WHAT IS NEEDED – Using only the entries below, copy exactly the lines that begin at the one with "[16:35.26-16:36.16]" and end at the one with "Verbatim transcript: what", both included. Drop the pictures.

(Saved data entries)
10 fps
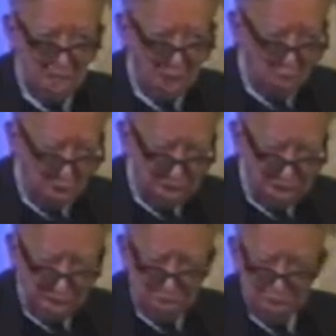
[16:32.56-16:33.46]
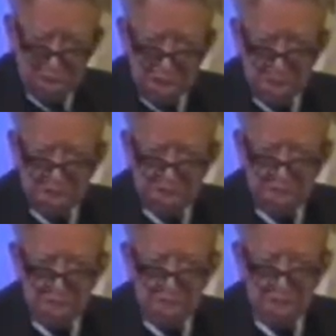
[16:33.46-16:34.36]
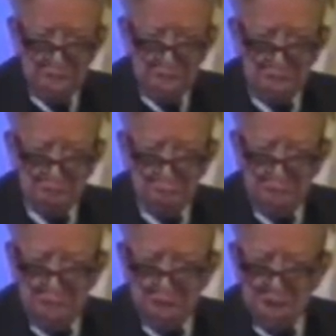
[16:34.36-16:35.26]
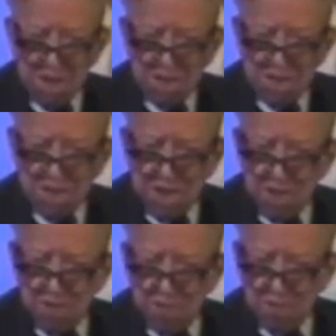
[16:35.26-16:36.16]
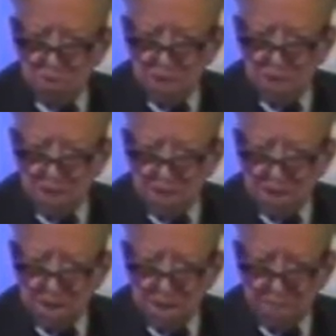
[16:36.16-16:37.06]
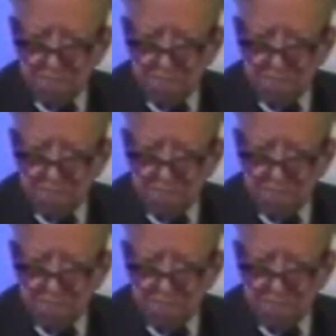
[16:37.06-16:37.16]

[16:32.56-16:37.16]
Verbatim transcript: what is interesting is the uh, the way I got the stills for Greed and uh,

---

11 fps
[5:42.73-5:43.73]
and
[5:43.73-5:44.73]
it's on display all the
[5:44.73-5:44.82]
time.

==

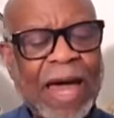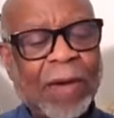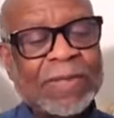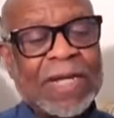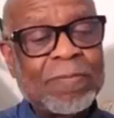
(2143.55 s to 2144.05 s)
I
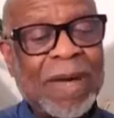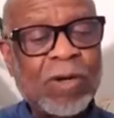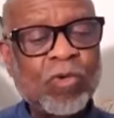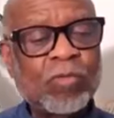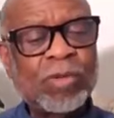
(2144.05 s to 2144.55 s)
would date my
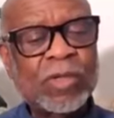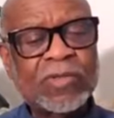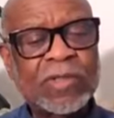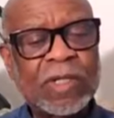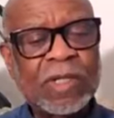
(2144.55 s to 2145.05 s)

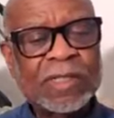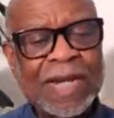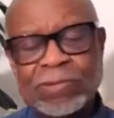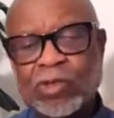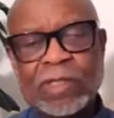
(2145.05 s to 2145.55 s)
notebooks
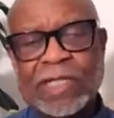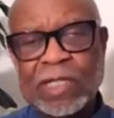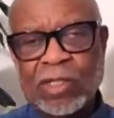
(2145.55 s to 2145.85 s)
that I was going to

TASK ANSWER –
[16:35.26-16:36.16]
[16:36.16-16:37.06]
[16:37.06-16:37.16]

[16:32.56-16:37.16]
Verbatim transcript: what is interesting is the uh, the way I got the stills for Greed and uh,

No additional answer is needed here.